Find the area of the region enclosed by these graphs and the vertical lines x = 3 and x = 5
f(x)=x^2+5 g(x)=1
ʃ (x^2+5)-1)dx
ʃ (x^2+4)dx
x^3/3 + 4x from 3 to 5
5^3/3 +4(5) -(3^3/3 + 4(3))
125/3 +20 -27/3 -12
=122/3
To find the area of the region enclosed by the graphs and the vertical lines x = 3 and x = 5, we need to calculate the definite integral of the difference between the two functions over the given interval.
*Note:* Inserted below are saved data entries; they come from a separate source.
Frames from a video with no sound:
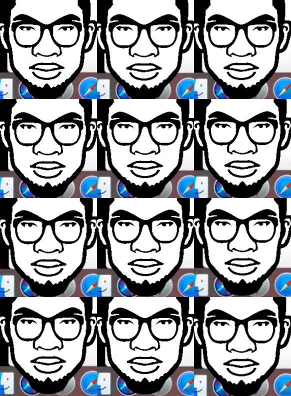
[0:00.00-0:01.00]
An
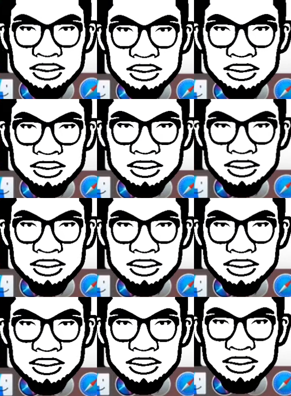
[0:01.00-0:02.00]
ill-fated push into
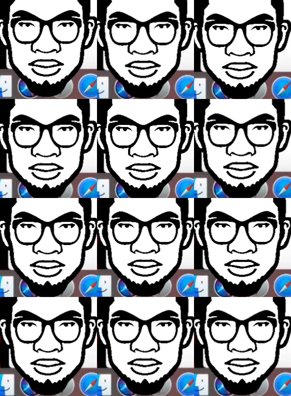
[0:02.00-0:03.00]
property lending has
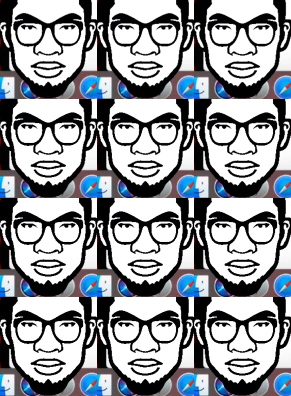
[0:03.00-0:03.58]
instead turnedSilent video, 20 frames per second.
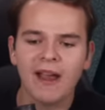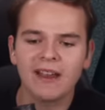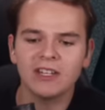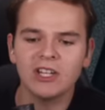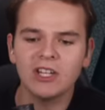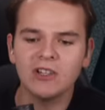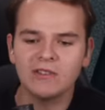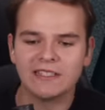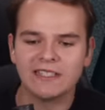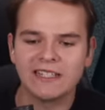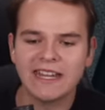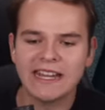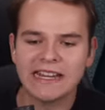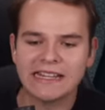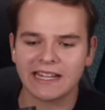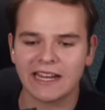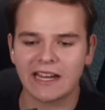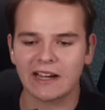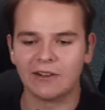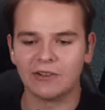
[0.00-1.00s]
my new
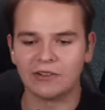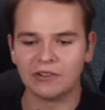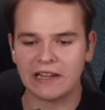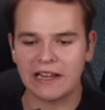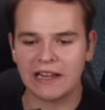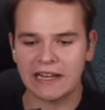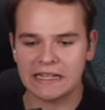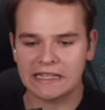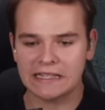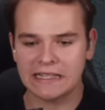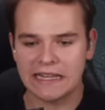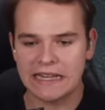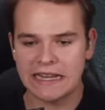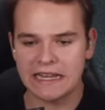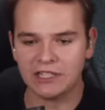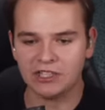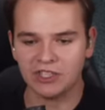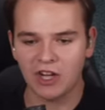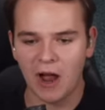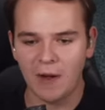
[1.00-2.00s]
details, like
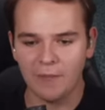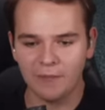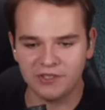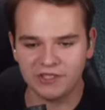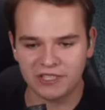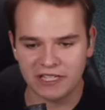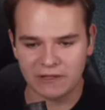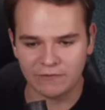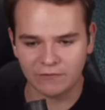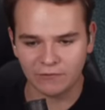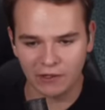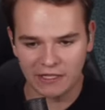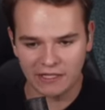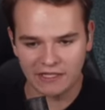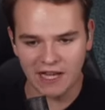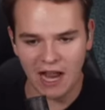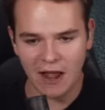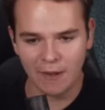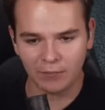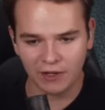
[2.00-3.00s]
the jump seat, for
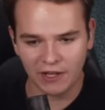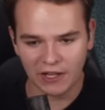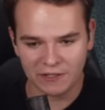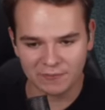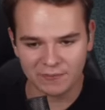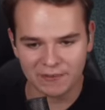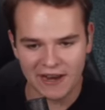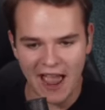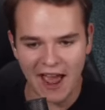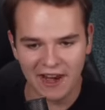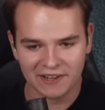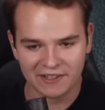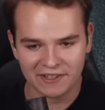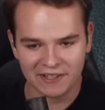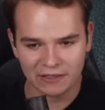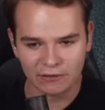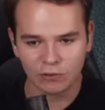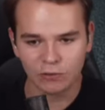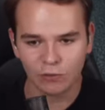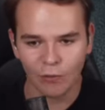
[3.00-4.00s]
example, has been added
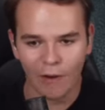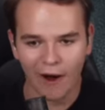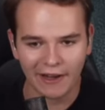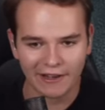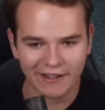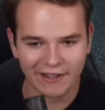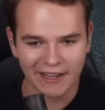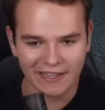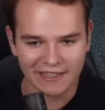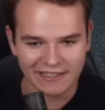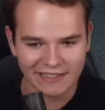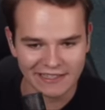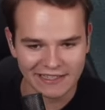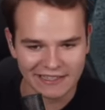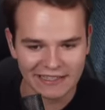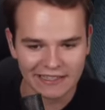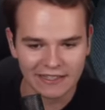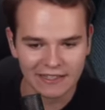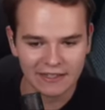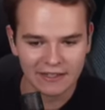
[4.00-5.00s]
in quite
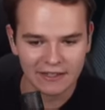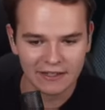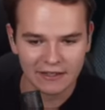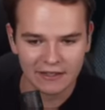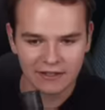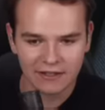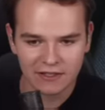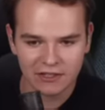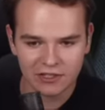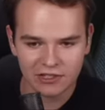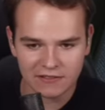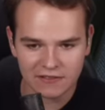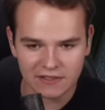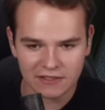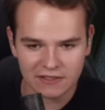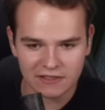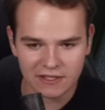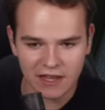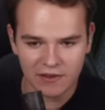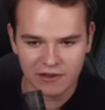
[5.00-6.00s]
nicely. Check
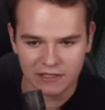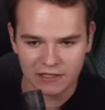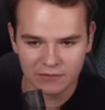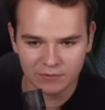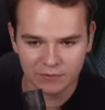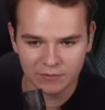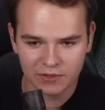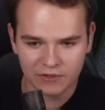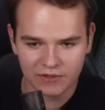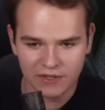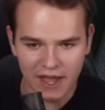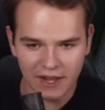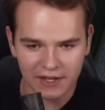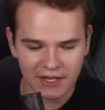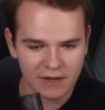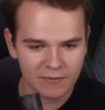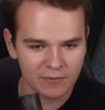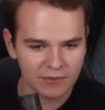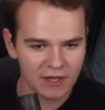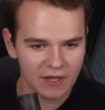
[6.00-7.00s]
this out. You can put that
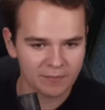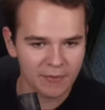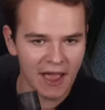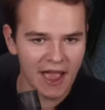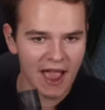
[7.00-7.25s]
in, put that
First, let's find the points where the two functions intersect:
Setting f(x) = g(x), we have: x^2 + 5 = 1
Simplifying, we get: x^2 = -4
Taking the square root of both sides, we get: x = ±√(-4)
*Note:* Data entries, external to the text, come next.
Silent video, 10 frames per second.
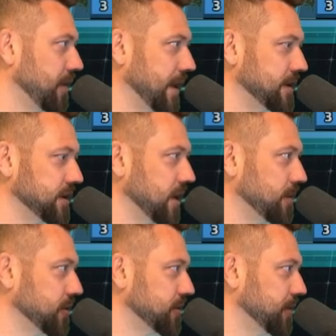That's a
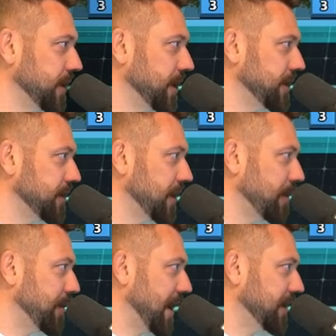double split. I did
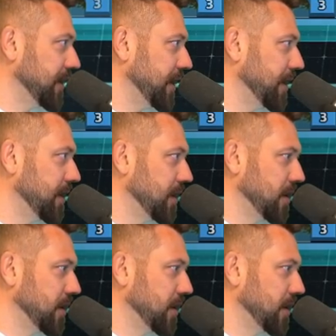that badly.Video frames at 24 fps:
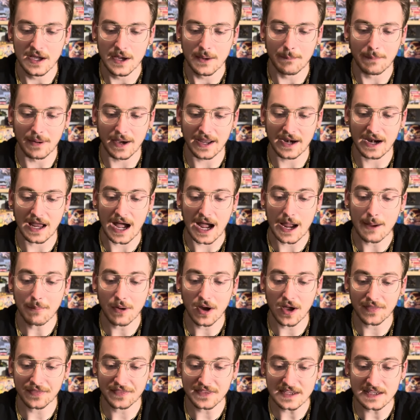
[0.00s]
But I
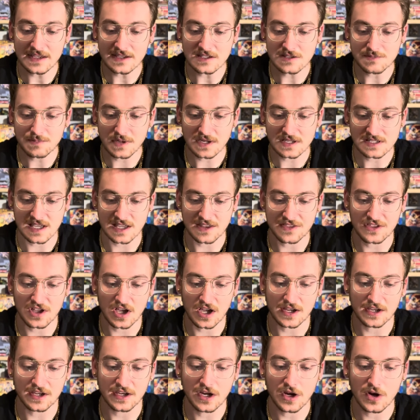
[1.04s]
bought these because I
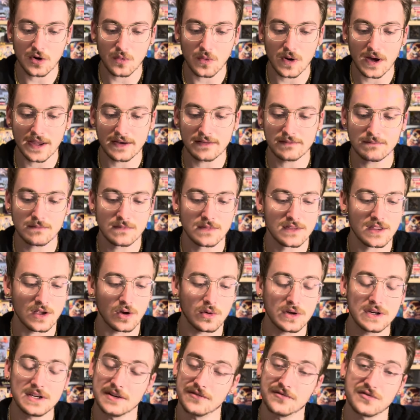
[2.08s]
thought, you know what? The
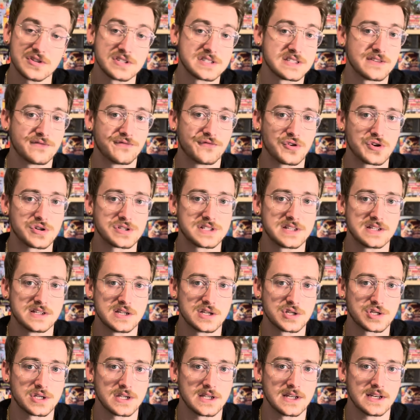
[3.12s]
only difference in first
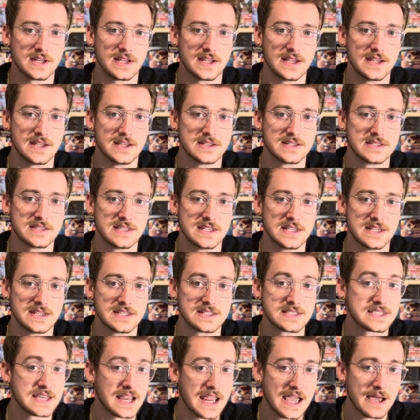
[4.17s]
edition is the
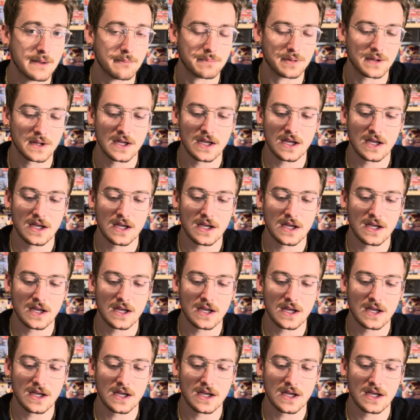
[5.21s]
stamp.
Since the square root of a negative number is undefined in the real number system, there are no real intersecting points between the two functions. Therefore, the region enclosed by the graphs and the vertical lines x = 3 and x = 5 is empty and has an area of 0.
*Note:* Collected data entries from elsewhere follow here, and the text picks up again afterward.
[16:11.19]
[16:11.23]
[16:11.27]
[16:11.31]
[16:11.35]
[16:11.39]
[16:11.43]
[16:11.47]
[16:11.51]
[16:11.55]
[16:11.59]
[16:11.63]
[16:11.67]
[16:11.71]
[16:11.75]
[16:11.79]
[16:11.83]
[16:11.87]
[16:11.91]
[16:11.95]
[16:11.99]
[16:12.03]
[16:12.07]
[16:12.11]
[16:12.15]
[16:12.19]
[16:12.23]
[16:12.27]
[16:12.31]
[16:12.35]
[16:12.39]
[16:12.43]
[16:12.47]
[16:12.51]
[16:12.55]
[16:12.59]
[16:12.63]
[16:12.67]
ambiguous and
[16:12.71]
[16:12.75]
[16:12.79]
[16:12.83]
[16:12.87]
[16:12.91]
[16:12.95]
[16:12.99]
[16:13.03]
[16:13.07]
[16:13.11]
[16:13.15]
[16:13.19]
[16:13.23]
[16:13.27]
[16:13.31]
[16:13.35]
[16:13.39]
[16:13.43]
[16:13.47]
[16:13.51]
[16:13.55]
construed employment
To find the area of the region enclosed by the graphs of f(x) = x^2 + 5 and g(x) = 1, and the vertical lines x = 3 and x = 5, we need to calculate the definite integral of the difference between the two functions between these limits.
First, let's plot the graphs of the functions f(x) = x^2 + 5 and g(x) = 1 on a coordinate system:
Graph of f(x) = x^2 + 5:
I│
│
6│ .........
│ : :
5│.....:.........:...........
│ : :
1│ ... : :
───────────────────────
3 5
Graph of g(x) = 1:
I│
│
2│ .........
│ : :
1│.....:.........:...........
│ : :
0│ ... : :
───────────────────────
3 5
The region enclosed by the graphs and the vertical lines x = 3 and x = 5 is the area between the graphs above the x-axis. It is a rectangle with the base along the x-axis and the height equal to the difference between the two functions.
The first step is to subtract the two functions to find the height of the rectangle at any given x:
h(x) = f(x) - g(x)
= (x^2 + 5) - 1
= x^2 + 4
Now, we can calculate the area by integrating the height function between x = 3 and x = 5:
Area = ∫[3, 5] h(x) dx
= ∫[3, 5] (x^2 + 4) dx
Evaluating this definite integral will give us the area of the region enclosed by the graphs and the vertical lines x = 3 and x = 5.